Claims, relative to the size of the job market, are well below the 280,000 level that economists say indicates a significant slowdown in job growth. The job market remains tight as companies stockpiled workers after struggling to find work during the COVID-19 pandemic, even though the economy has slowed due to huge federal interest rate increases.
The US central bank is expected to resume raising interest rates next Wednesday after skipping an increase in June.

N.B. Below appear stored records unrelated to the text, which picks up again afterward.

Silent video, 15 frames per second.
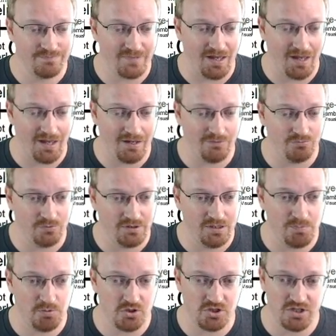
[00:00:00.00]
I really
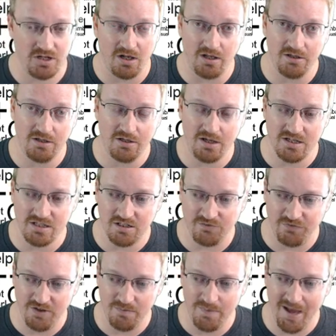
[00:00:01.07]
appreciate all your guys'
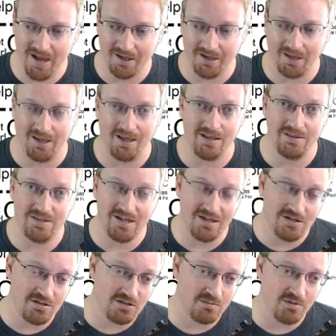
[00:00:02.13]
feedback, and
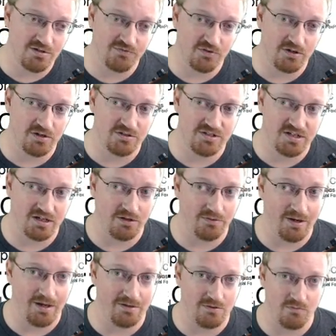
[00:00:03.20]
thank you so much for sticking
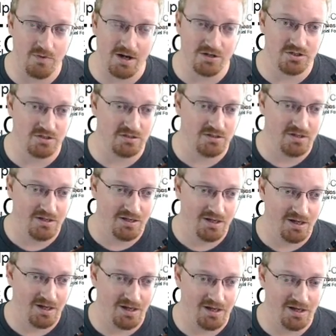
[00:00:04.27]
around and watching.
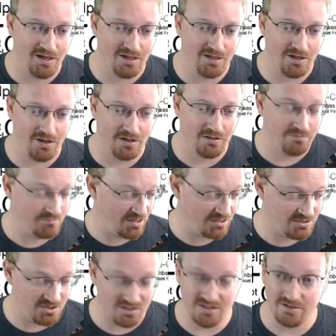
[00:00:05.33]

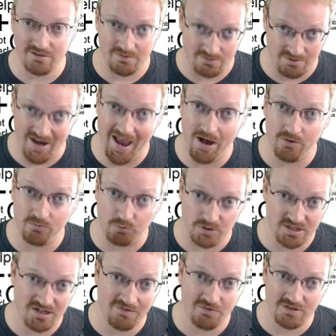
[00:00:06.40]
I just now
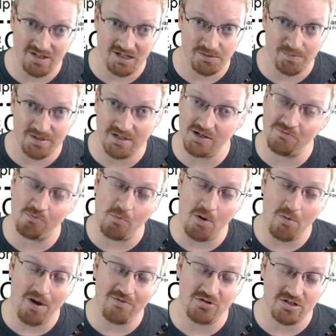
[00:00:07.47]
received the text message from
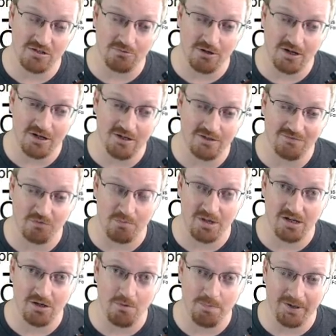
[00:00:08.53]
my wife. She's ready for
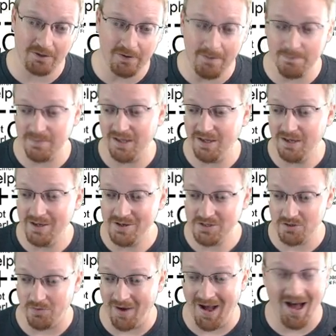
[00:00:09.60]
me to go pick her up.
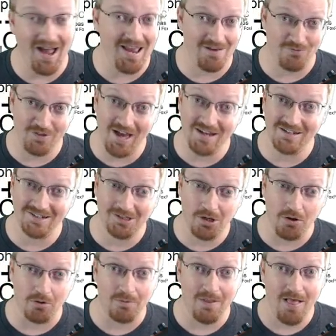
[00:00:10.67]
So I have got to
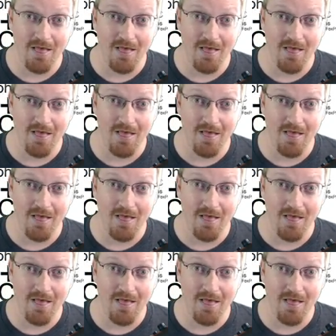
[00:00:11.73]
go.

The Fed has raised its policy rate by 500 basis points since March 2022, when it began the fastest tightening cycle in more than 40 years.
“Many employers are reluctant to cut staff despite the slowing economy, because the labor market is so tight, which could make hiring difficult if growth rebounds in six or twelve months,” said Bill Adams, chief economist at Comerica Bank in Dallas.
Economists shrugged off a separate report from the Conference Board showing that its Leading Economic Index, a measure of future US economic activity, fell for the 15th straight month in June, the longest such streak since 2007-08, when the economy was in the throes of the Great Recession.
“However, with most of the weakness in some of the sentiment-based indicators, the recession signal is not as strong as it seems,” said Michael Pearce, chief US economist at Oxford Economics in New York.
Stocks on Wall Street were mixed. The dollar rose against a basket of currencies. US Treasury bond prices fell.
LOW LAYOFFS
The claims data covered the week during which the government surveyed businesses for the nonfarm payrolls component of the July employment report. Claims decreased during the survey weeks in June and July. The economy added 209,000 jobs in June.
The claims report showed the number of people receiving benefits after an initial week from Help, an employment agent, rose from 33,000 to 1.754 million during the week ending July 8.
At current levels, so-called continuing claims are low by historical standards, indicating that some laid-off workers are finding work quickly.
While the job market remains resilient, housing and manufacturing continue to struggle. A third report from the National Association of Realtors showed that existing home sales fell 3.3% in June to a seasonally adjusted annual rate of 4.16 million units, the lowest level since January.
The permanent shortage of homes on the market and high mortgage rates are weighing on sales. With supply in short supply, housing prices are rising again on a monthly basis. That combined with the average rate on a popular 30-year fixed mortgage of just under 7%, according to data from mortgage financing agency Freddie Mac, could drive first-time buyers out of the market.
Most homeowners have mortgage rates of less than 5%, which means they have no incentive to sell. The pace of sales last month was the weakest of any June since 2009, during the subprime mortgage crisis.
“Price stability may be enough to convince more owners to put their homes on the market, but the fate of existing home inventories and mortgage rates will likely remain linked for the foreseeable future,” said Eric Johnson, chief economist at BMO Capital Markets in Toronto.
A fourth report from the Federal Reserve Bank of Philadelphia showed that factory activity in the Mid-Atlantic region remained weak in July, but manufacturers were more optimistic about business conditions over the next six months.
“Weak commodity demand and higher borrowing costs continue to be hurdles,” said Rubela Farooqui, chief US economist at High Frequency Economics in New York.
“But restoring supply chains and infrastructure projects and stabilizing rates and demand can provide support for manufacturing activity over time.”
(Reporting by Lucia Mutikani) Additional reporting by Safiye Riddell in New York. Editing by Paul Simao and Andrea Ricci
Our standards: Thomson Reuters Trust Principles.